File size: 20,741 Bytes

e2c4702

---
license: cc-by-nc-4.0
library_name: pytorch
tags:
  - cybersecurity
  - siem
  - security-logs
  - mitre-attack
  - apt
  - tabular-classification
  - synthetic-data
  - xgboost
  - baseline
  - leakage-diagnostic
pipeline_tag: tabular-classification
base_model: []
datasets:
  - xpertsystems/cyb010-sample
metrics:
  - accuracy
  - f1
  - roc_auc
model-index:
  - name: cyb010-baseline-classifier
    results:
      - task:
          type: tabular-classification
          name: 5-class attack lifecycle phase classification
        dataset:
          type: xpertsystems/cyb010-sample
          name: CYB010 Synthetic Security Event Log Dataset (Sample)
        metrics:
          - type: roc_auc
            value: 0.9904
            name: Test macro ROC-AUC OvR (XGBoost, seed 42)
          - type: accuracy
            value: 0.9493
            name: Test accuracy (XGBoost, seed 42)
          - type: f1
            value: 0.7781
            name: Test macro-F1 (XGBoost, seed 42)
          - type: accuracy
            value: 0.936
            name: Multi-seed accuracy mean ± 0.007 (XGBoost, 10 seeds)
          - type: roc_auc
            value: 0.988
            name: Multi-seed ROC-AUC mean ± 0.001 (XGBoost, 10 seeds)
---

# CYB010 Baseline Classifier

**Attack lifecycle phase classifier (5-class) trained on the CYB010
synthetic security event log sample. Predicts which of 5 attack phases
(`benign_background` / `initial_access` / `lateral_movement` /
`persistence_establishment` / `exfiltration_or_impact`) a security
event belongs to, from per-event features. ALSO ships a comprehensive
`leakage_diagnostic.json` documenting 11 oracle paths discovered
across the dataset's targets and 2 README-suggested targets that are
unlearnable on the sample after honest leak removal.**

> **Read this first.** This repo ships two related artifacts:
> (1) a working baseline classifier for `attack_lifecycle_phase` (the
> dataset's headline target), and (2) `leakage_diagnostic.json`
> documenting 11 separate oracle paths plus 2 unlearnable targets.
> Both files matter; the diagnostic is required reading for anyone
> evaluating CYB010 for SIEM ML work.

## Model overview

| Property | Value |
|---|---|
| Primary task | 5-class `attack_lifecycle_phase` classification |
| Secondary artifact | `leakage_diagnostic.json` — 11 oracle paths + 2 unlearnable targets |
| Training data | `xpertsystems/cyb010-sample` (21,896 events / 500 incidents) |
| Models | XGBoost + PyTorch MLP |
| Input features | 87 (after one-hot encoding) |
| Split | **Group-aware** (GroupShuffleSplit on `incident_id`) |
| Validation | Single seed (artifact) + multi-seed aggregate across 10 seeds |
| License | CC-BY-NC-4.0 (matches dataset) |
| Status | Reference baseline + comprehensive leakage diagnostic |

## Why this task — and what was dropped

The CYB010 README's central concept is the "5-phase attack lifecycle
state machine", and `attack_lifecycle_phase` is the data's headline
target. We piloted six candidate targets and found:

- **`attack_lifecycle_phase` 5-class**: strongest honest result.
  Acc 0.936 ± 0.007, ROC-AUC 0.988 ± 0.001 (multi-seed). All 5 classes
  represented, per-class F1 range 0.48–1.00.

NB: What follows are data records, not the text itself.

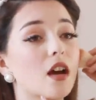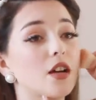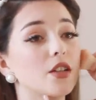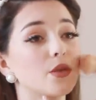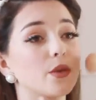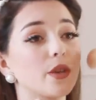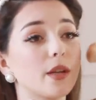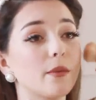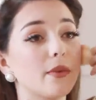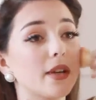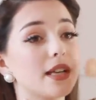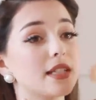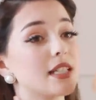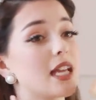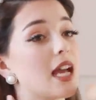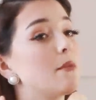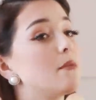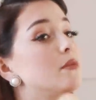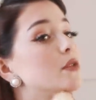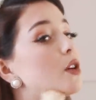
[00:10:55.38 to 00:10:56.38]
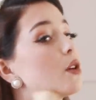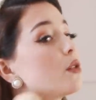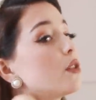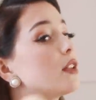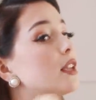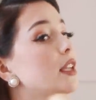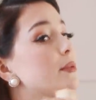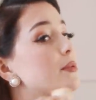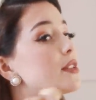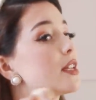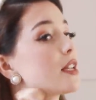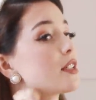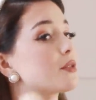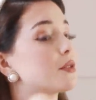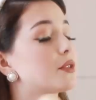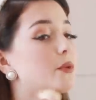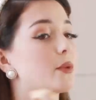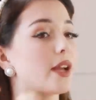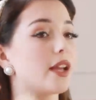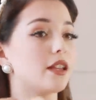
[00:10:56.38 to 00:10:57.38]
contouring because I'm totally obsessed
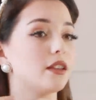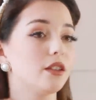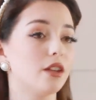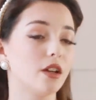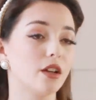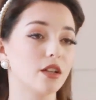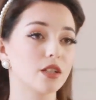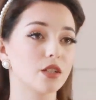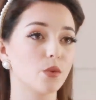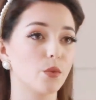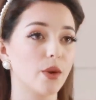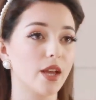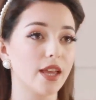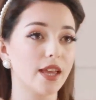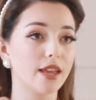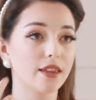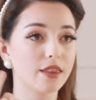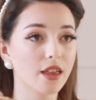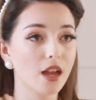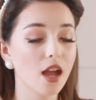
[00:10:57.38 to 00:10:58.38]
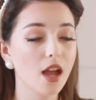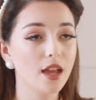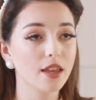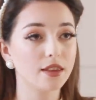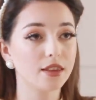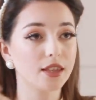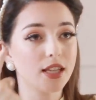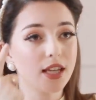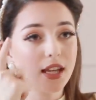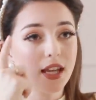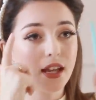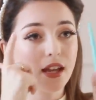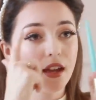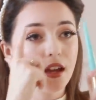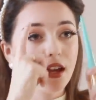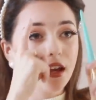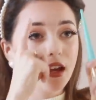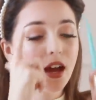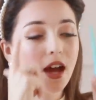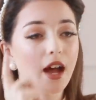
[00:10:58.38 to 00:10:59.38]
with the way it looks with the
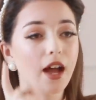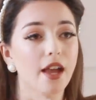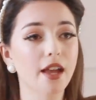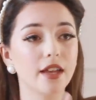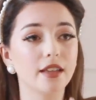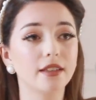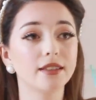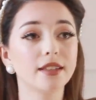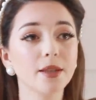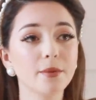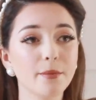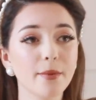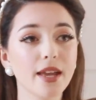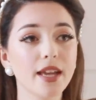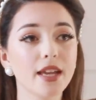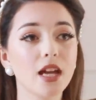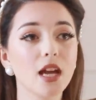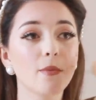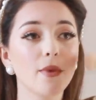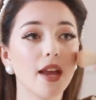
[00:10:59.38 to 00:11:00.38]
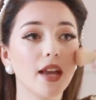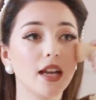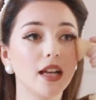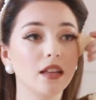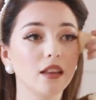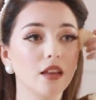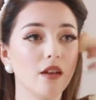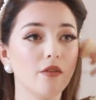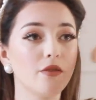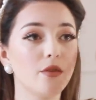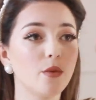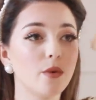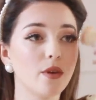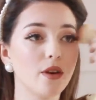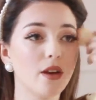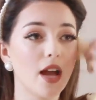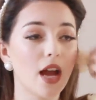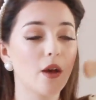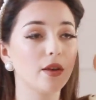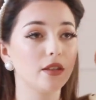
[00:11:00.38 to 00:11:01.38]
eye and lip makeup, and I love
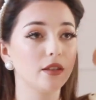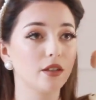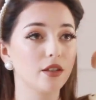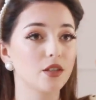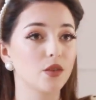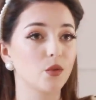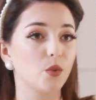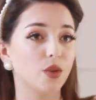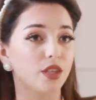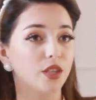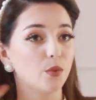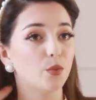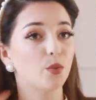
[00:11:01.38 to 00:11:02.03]
how it looks with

- **`threat_actor_profile` 5-class**: works at acc 0.84 but per-class
  F1 reveals it's almost entirely driven by `benign_user` separation
  (F1 1.00 vs F1 0.17-0.69 for the 4 malicious classes). The 4-class
  malicious-only formulation is below majority (acc 0.55 vs 0.61).

- **`label_true_positive` binary on alerts**: documented as a secondary
  finding. Has 7 oracle features; honest acc 0.80, AUC 0.89 after
  dropping all of them.

- **`mitre_tactic` 14-class**: hits acc 0.90 but macro-F1 0.37 -
  imbalance gaming (benign class dominates at 57%).

- **`event_class` 12-class**: unlearnable (acc 0.35 vs majority 0.42).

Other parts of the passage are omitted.